Neuroinflammation and oxidative stress are both enhanced in the aged brain. The elderly possess a chronic low-grade level of inflammation within the brain, termed inflamm-aging . Not surprisingly, the aged rat also exhibits higher basal levels of circulating proinflammatory cytokines and other markers of oxidative stress. Not only does the aged brain have higher basal levels of inflammation, but it also loses its ability to cope with the challenges of vascular dysfunction and ischemic insults. The infiltration of toxic proteins and peripheral immune cells is exacerbated in the aged animal following neural injury possibly due to a loss in BBB integrity. The infiltrating peripheral immune cells release proinflammatory signals into the brain parenchyma ( Fig. 33.1 ). These warning signs can activate neighboring microglia, the brain’s immune cell. Once a certain threshold is attained, microglia can aberrantly release additional inflammatory signals that damage neighboring neurons.

Stroke

Atherosclerosis

Atherosclerosis (AS) is common among the elderly and is known to contribute to cerebral infarction and hemorrhage. Atherosclerotic plaques build up in blood vessels over time and eventually break off and occlude smaller vessels in the brain ( Fig. 33.2 ). Researchers are investigating how AS develops to reduce plaque development and possible occlusion. These occlusions restrict blood flow and oxygen delivery to important brain regions. The lack of oxygen and nutrient delivery can trigger many detrimental effects including leukocyte diapedesis, neuroinflammation, and ROS generation ( Fig. 33.2 ). These effects are toxic to neuronal cells and may contribute to CVD. A limitation in stroke research is that aged rodents are highly resistant to AS development due to their limited exposure to a typical high-fat human diet . This preclinical limitation makes it difficult to model human plaque development; however, new genetic manipulation techniques have enabled for better AS modeling.
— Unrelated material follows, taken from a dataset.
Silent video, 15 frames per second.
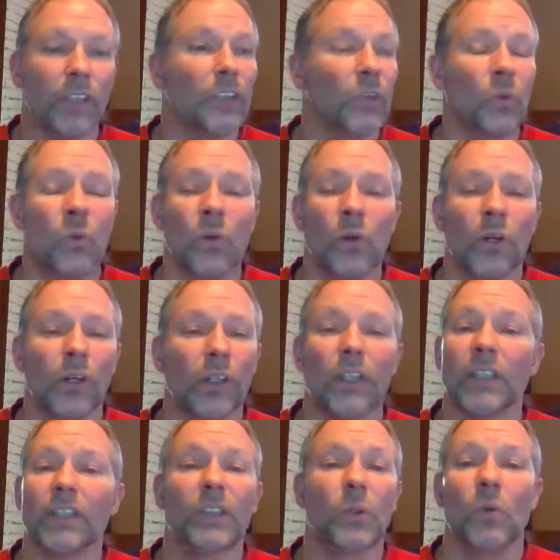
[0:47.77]
Gazore!
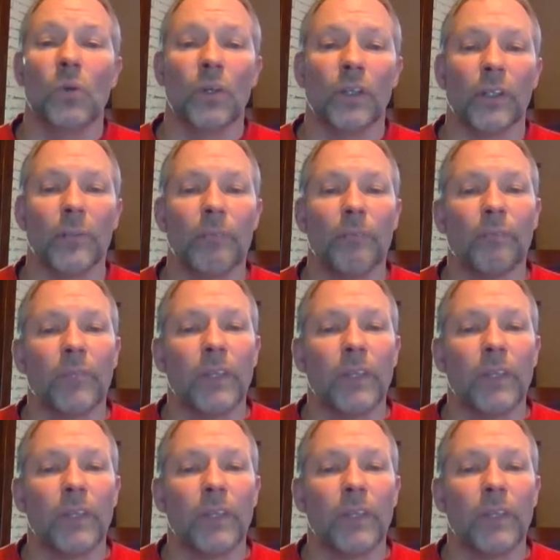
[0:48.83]
Gazore!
Inflammation, oxidative stress, and immune cell accumulation are common factors that contribute to AS pathology in the brains of elderly patients . Hypertension is another common risk factor for the development of AS, and may play a crucial role in vessel wall damage. High blood pressure is a common symptom associated with AS and is known to contribute to BBB breakdown. BBB breakdown allows toxic proteins and peripheral immune cells to enter the brain parenchyma causing damage to neuronal cells ( Fig. 33.2 ). Overall, AS treatments remain limited; however, a better understanding of AS development has helped to establish lifestyle changes as the most effective preventative strategy.